Instructions to follow ▸
Beginning at the line that holds "(1477.20 s)" and continuing to the last line of the data below, transcribe every line word for word, without pictures.

Data provided ▸
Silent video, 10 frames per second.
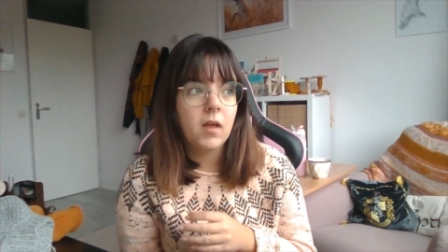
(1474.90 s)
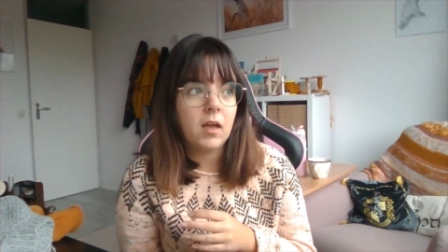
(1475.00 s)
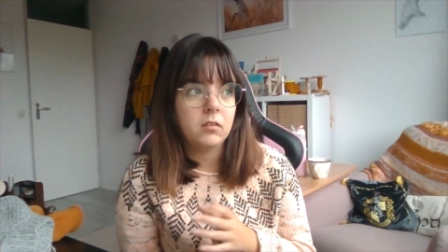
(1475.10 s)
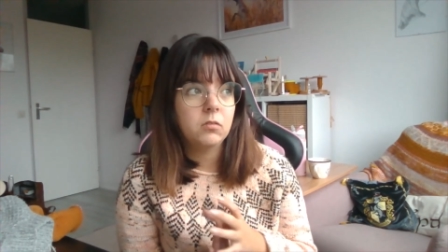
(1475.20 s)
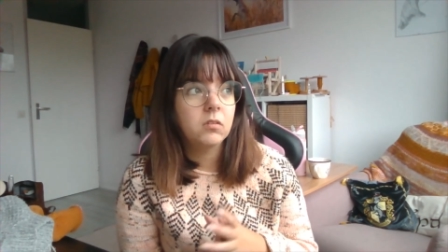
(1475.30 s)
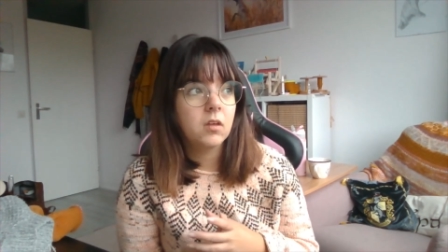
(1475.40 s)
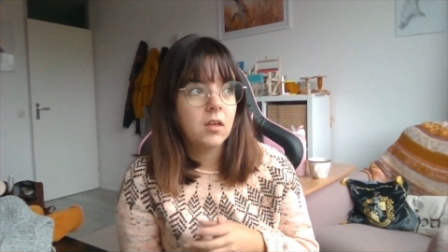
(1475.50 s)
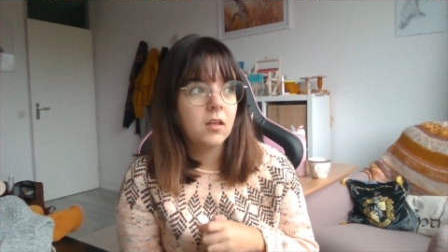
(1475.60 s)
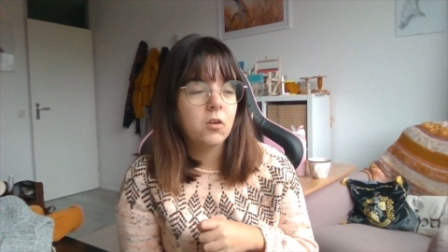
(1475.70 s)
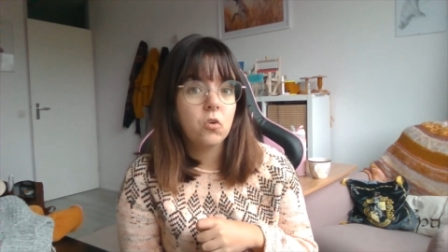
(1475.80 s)
has
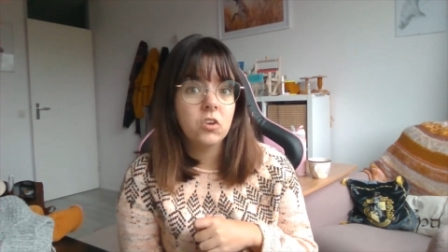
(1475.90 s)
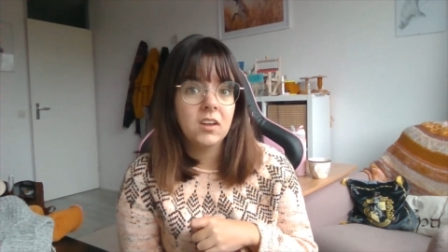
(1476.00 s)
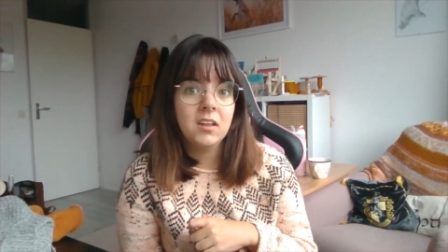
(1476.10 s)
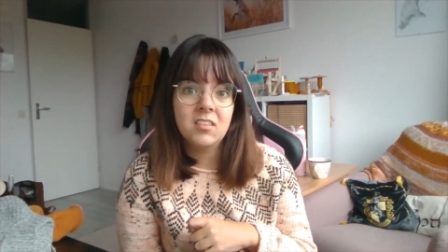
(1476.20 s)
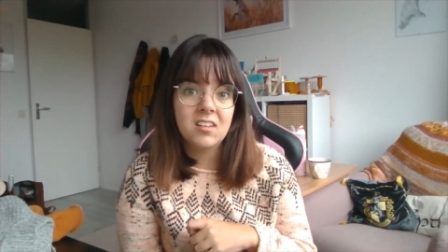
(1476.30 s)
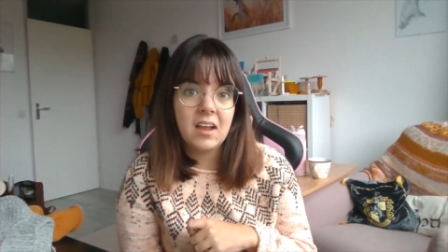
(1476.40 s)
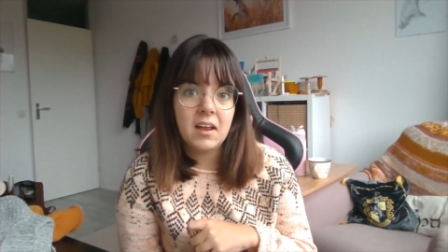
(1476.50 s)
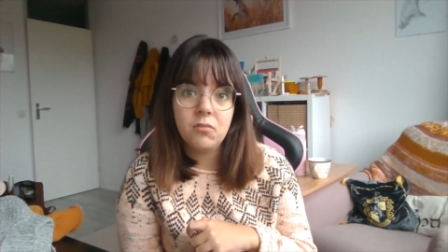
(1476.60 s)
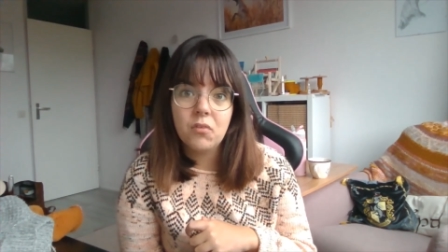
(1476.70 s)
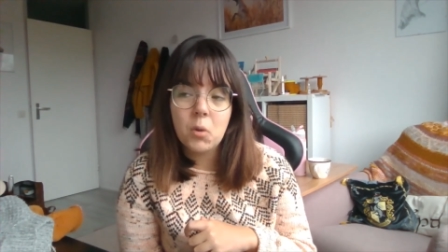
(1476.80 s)
gotten its
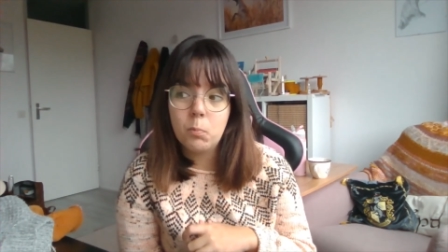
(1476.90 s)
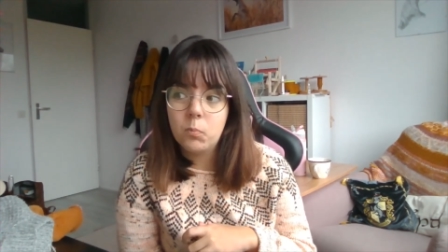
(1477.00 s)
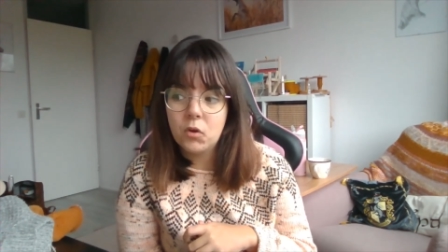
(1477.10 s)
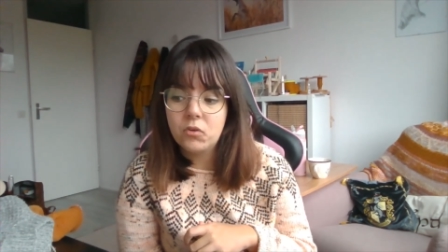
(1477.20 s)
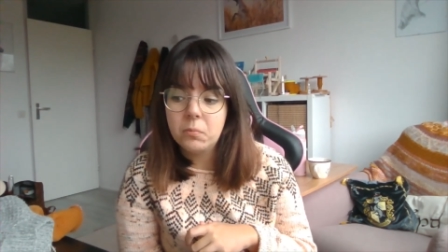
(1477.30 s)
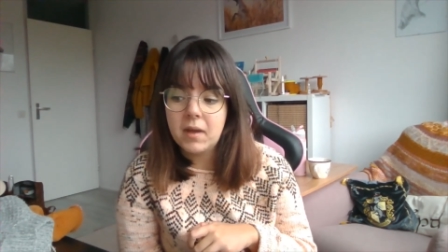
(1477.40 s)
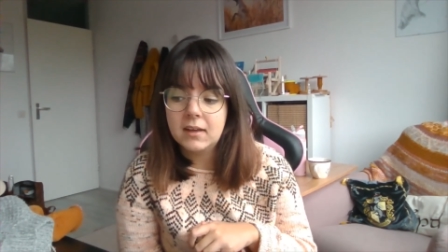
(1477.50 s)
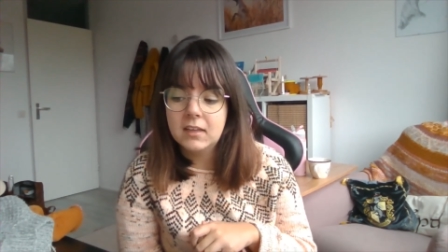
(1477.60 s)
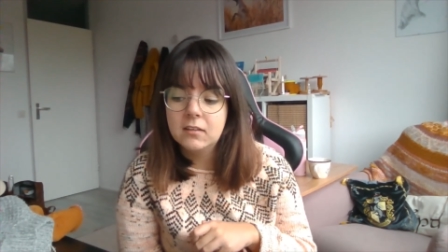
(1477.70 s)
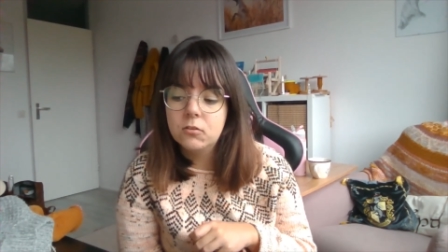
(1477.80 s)
life blown
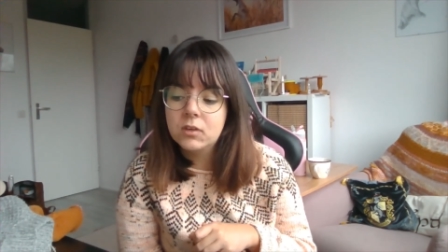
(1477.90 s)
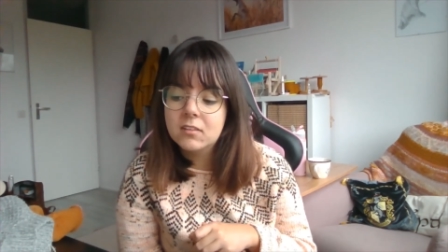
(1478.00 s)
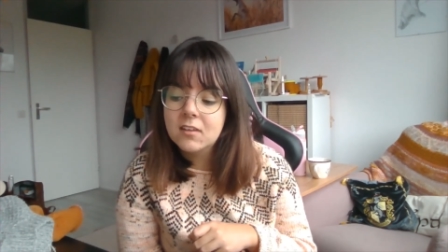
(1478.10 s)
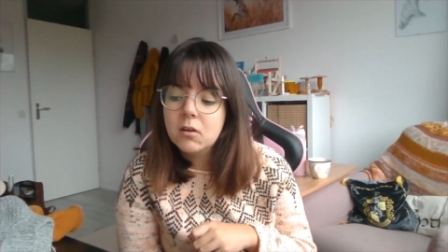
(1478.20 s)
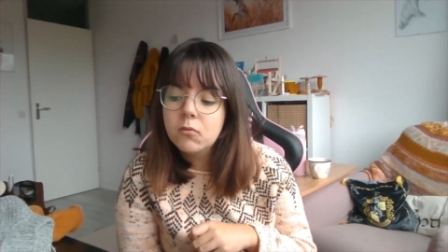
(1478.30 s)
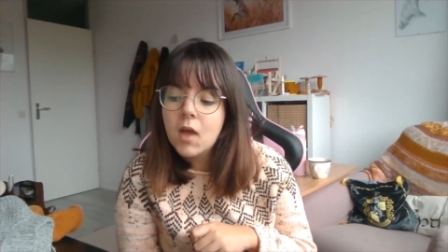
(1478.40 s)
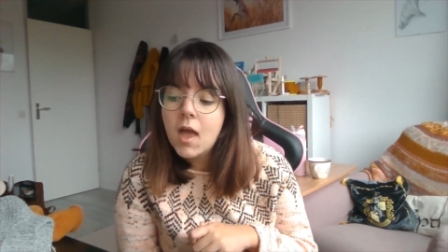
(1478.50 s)
back into itself.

Your response ▸
(1477.20 s)
(1477.30 s)
(1477.40 s)
(1477.50 s)
(1477.60 s)
(1477.70 s)
(1477.80 s)
life blown
(1477.90 s)
(1478.00 s)
(1478.10 s)
(1478.20 s)
(1478.30 s)
(1478.40 s)
(1478.50 s)
back into itself.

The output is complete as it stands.